DreamCompute Images: A behind the scenes look at our image building process

Being a public facing cloud, it is our duty to provide updated operating systems from which to boot. The DreamCompute operations team automates building, testing, and deploying OS images to keep them regularly updated.
At DreamHost, we’ve been spending recent cycles on building new and updated operating system images for use in our public OpenStack cluster. We always pursue processes that are automated and produce the same reliable results; this was no different. For those out there who have installed an operating system before, you probably already have a base understanding in what is means to “create an image”: setting disk partitioning, selecting a root password, choosing a set of packages to install, etc.

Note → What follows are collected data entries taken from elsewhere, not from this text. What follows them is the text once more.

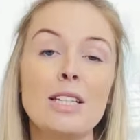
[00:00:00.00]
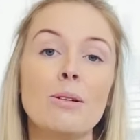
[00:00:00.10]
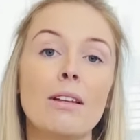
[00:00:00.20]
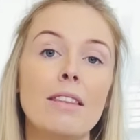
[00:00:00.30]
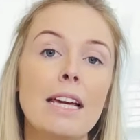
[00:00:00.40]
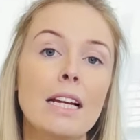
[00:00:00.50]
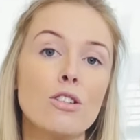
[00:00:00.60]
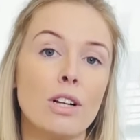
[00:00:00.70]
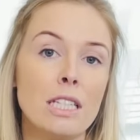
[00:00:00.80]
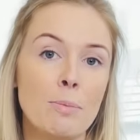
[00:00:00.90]
So I think
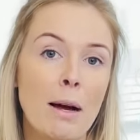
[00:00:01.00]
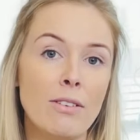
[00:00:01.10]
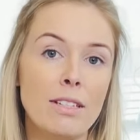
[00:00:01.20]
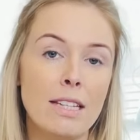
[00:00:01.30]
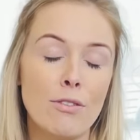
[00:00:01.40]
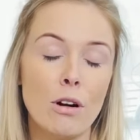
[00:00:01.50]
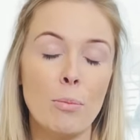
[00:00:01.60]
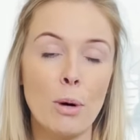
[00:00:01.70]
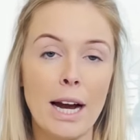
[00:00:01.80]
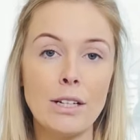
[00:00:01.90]
transparency for
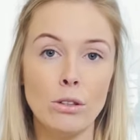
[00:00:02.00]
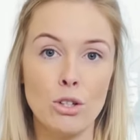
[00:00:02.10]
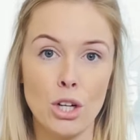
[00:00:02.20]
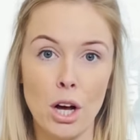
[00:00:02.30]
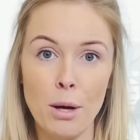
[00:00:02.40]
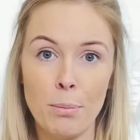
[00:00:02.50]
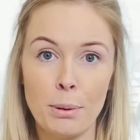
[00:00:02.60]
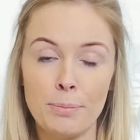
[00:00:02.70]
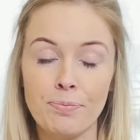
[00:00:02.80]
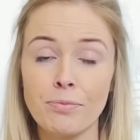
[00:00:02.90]
a bridal shop
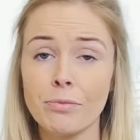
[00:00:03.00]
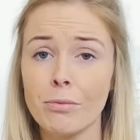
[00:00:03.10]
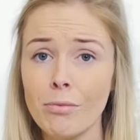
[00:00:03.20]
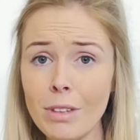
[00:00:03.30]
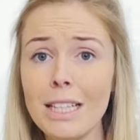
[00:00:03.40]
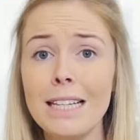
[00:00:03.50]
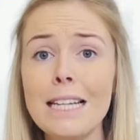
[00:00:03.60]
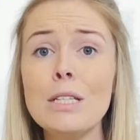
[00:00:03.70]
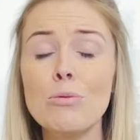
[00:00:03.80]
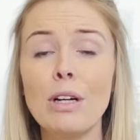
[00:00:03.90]

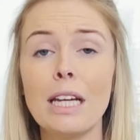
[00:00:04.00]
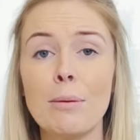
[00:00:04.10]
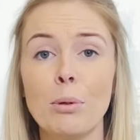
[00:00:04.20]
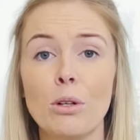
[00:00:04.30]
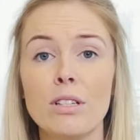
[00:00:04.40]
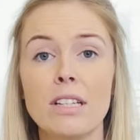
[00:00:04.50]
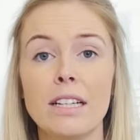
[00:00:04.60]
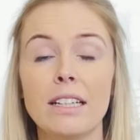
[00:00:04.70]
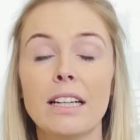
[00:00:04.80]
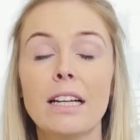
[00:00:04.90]
is really
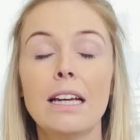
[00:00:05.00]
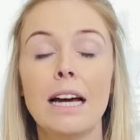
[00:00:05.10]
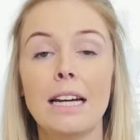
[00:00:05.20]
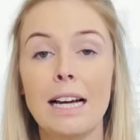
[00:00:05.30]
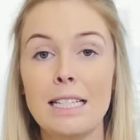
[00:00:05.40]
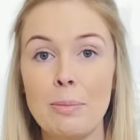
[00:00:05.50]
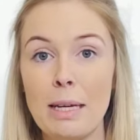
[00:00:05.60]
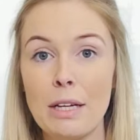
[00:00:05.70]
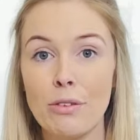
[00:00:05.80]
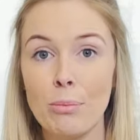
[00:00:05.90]
important. And I
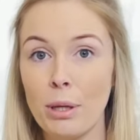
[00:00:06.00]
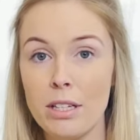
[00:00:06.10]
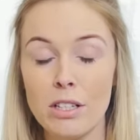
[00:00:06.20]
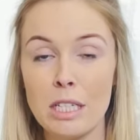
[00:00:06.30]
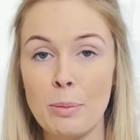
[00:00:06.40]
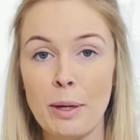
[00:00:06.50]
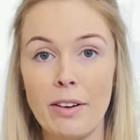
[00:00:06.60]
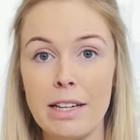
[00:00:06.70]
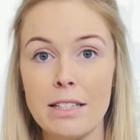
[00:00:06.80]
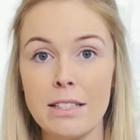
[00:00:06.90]
speak from personal
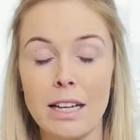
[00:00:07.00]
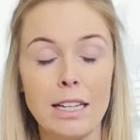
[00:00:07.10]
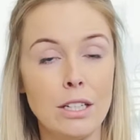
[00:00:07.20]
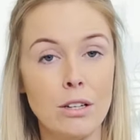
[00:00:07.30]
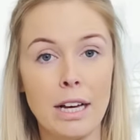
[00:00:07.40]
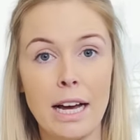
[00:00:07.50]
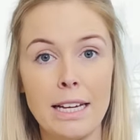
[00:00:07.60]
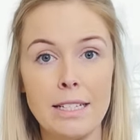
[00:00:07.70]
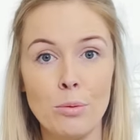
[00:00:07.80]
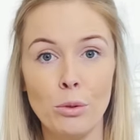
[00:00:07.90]
experience. Like, you
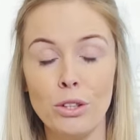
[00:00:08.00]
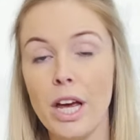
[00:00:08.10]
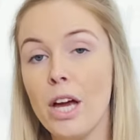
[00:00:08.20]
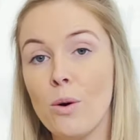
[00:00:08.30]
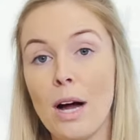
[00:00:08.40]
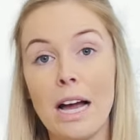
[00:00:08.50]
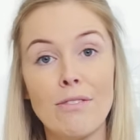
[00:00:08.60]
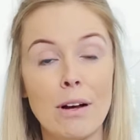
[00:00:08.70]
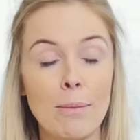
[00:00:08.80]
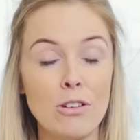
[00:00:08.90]
guys will know, I
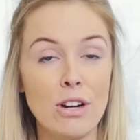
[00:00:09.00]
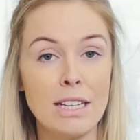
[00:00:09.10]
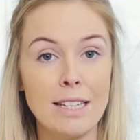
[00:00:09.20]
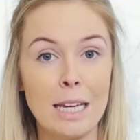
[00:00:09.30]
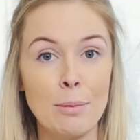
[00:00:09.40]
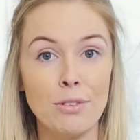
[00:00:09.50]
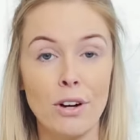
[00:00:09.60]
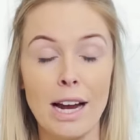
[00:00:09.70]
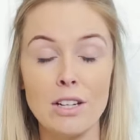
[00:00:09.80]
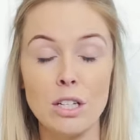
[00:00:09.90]
found my dress here before
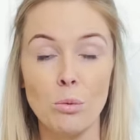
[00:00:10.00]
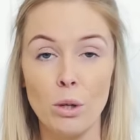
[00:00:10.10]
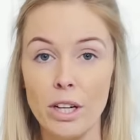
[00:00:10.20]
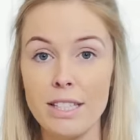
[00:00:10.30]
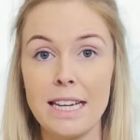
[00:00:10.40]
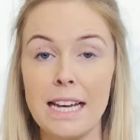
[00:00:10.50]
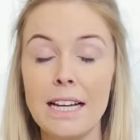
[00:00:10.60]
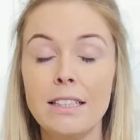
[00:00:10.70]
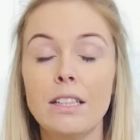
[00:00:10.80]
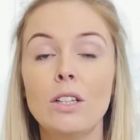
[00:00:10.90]
I actually worked
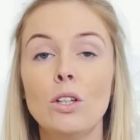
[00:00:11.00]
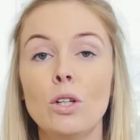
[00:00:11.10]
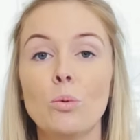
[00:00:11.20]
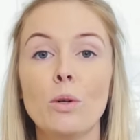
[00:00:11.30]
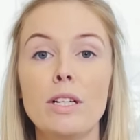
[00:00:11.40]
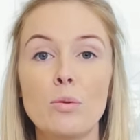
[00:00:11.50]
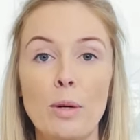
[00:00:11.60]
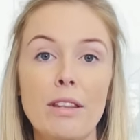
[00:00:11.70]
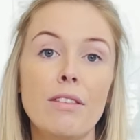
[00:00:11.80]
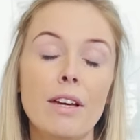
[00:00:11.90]
here or worked
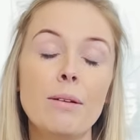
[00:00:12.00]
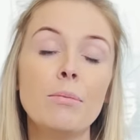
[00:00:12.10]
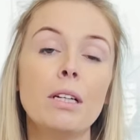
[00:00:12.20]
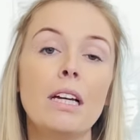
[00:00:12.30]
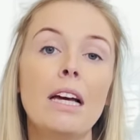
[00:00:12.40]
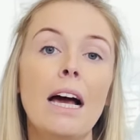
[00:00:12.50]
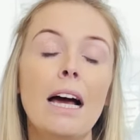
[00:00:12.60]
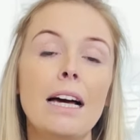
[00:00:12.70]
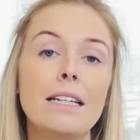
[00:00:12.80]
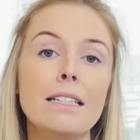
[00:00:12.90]
with them.
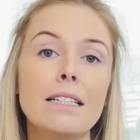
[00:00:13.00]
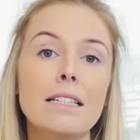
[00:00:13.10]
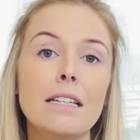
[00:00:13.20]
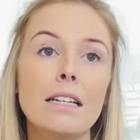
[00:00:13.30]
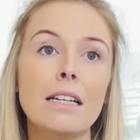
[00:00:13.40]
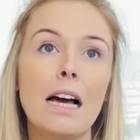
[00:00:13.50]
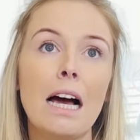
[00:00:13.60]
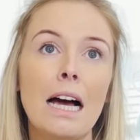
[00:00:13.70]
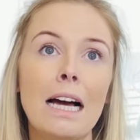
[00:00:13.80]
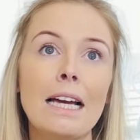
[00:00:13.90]
And
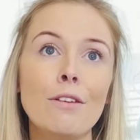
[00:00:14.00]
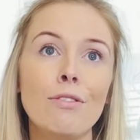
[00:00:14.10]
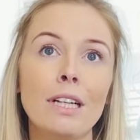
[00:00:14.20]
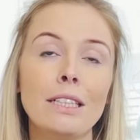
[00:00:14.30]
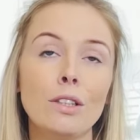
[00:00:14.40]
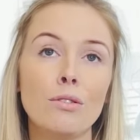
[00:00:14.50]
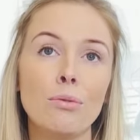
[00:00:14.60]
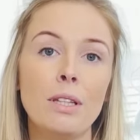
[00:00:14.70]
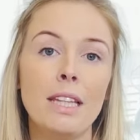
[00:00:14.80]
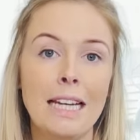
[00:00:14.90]
I fell in love
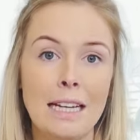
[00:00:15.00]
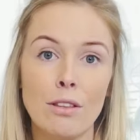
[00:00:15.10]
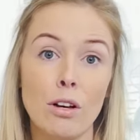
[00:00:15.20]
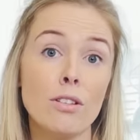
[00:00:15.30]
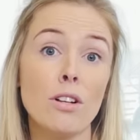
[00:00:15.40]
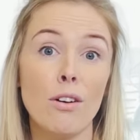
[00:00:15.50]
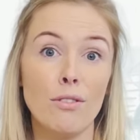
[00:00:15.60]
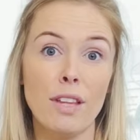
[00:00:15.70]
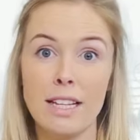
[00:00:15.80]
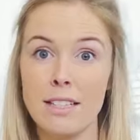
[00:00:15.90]
with the ethos
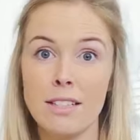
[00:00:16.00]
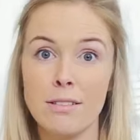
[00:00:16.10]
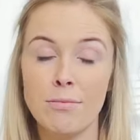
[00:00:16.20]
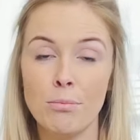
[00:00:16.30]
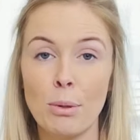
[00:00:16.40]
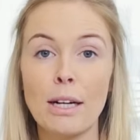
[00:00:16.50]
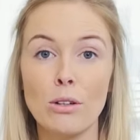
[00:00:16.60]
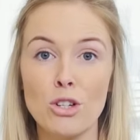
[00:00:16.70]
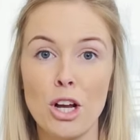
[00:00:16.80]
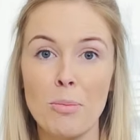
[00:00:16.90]
of this
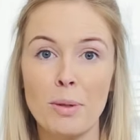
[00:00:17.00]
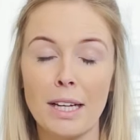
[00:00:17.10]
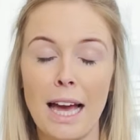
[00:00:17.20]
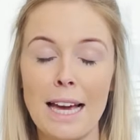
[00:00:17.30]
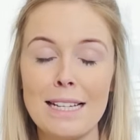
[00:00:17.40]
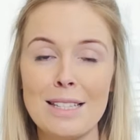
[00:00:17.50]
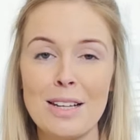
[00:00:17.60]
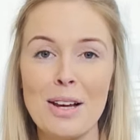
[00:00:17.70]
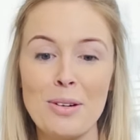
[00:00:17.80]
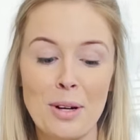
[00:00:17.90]
bridal shop. Okay,
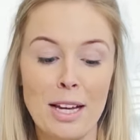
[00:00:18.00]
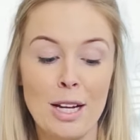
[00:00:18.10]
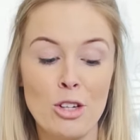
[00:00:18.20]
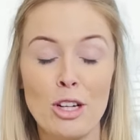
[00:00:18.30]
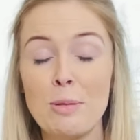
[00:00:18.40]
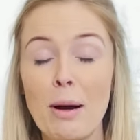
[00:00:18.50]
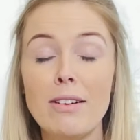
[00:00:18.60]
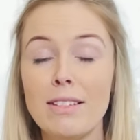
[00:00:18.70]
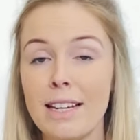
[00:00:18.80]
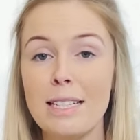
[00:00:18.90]
so
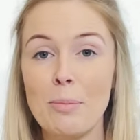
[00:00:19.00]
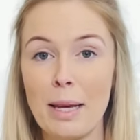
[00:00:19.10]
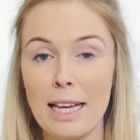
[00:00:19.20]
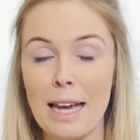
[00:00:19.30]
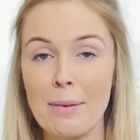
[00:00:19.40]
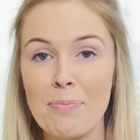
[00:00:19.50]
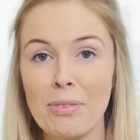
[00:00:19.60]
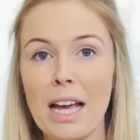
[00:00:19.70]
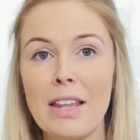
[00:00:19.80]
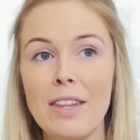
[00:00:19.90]
transparency is a biggie.
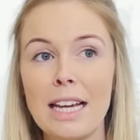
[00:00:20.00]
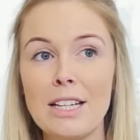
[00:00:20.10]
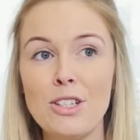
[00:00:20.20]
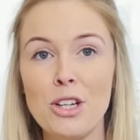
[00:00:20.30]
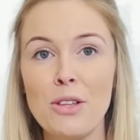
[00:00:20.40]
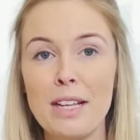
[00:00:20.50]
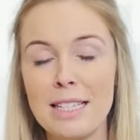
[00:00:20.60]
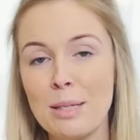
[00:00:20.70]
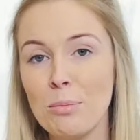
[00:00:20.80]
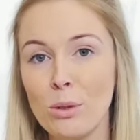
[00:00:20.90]
And they can do
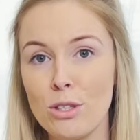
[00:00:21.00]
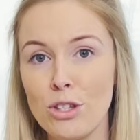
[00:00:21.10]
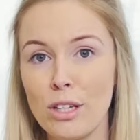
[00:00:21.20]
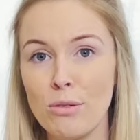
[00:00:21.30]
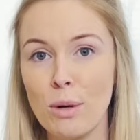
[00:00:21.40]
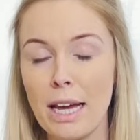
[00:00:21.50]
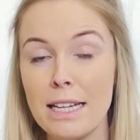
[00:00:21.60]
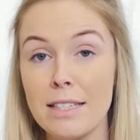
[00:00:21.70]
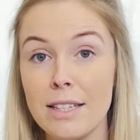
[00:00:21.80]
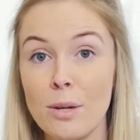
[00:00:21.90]
this in a multitude of
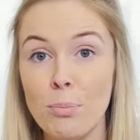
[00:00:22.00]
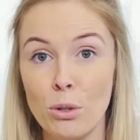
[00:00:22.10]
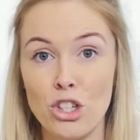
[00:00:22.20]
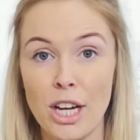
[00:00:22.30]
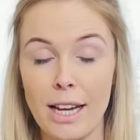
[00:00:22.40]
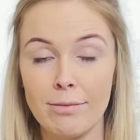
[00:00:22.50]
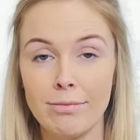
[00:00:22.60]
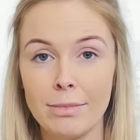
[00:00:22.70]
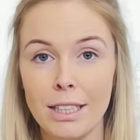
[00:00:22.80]
ways. So budget.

However, creating an image for the cloud is slightly different. Pieces need to be in place to ensure the disk partition is appropriately sized (automatically and dynamically), that the user is able to log in with a supplied ssh key assigned at creation time, and any custom post-launch scripts are executed (just to a name a few). The end result is a blank operating system that can be booted in DreamCompute and will be configured by cloud-init to the user’s specifications.
After the image is created, it is thoroughly tested before it’s made available to DreamCompute customers. For this we use Jenkins to execute tests automatically. This provides us an automated CI gate so that only images that pass the tests are made publicly available.
In order for an image to make it through the promotion process, it must pass the following tests:
- A VM launched with the image makes it into “ACTIVE” status (as reported by nova)
- A floating IP can be associated with the VM
- An ssh connection can be made to the ‘dhc-user’ user
- User supplied user-data is accessible
- Nameserver in /etc/resolv.conf is properly set
- Root user does not have a password set (for security reasons)
- Root disk partition is appropriately sized
- Console log is not empty
After the image is created, it is uploaded to a private tenant in our staging environment (which we refer to internally as Norse). While still marked as private, the above tests are executed. If all the tests pass, the image is marked as “verified” and “is_public” (which is Glance talk for “everyone can see/use this image”). Then we move on to our production cluster (called Masseffect internally), following the same process (upload private, test/verify, make public). Metadata tags are included with the image that allow us to traceback which Jenkins jobs provided the acceptance test so we can troubleshoot if something passes incorrectly.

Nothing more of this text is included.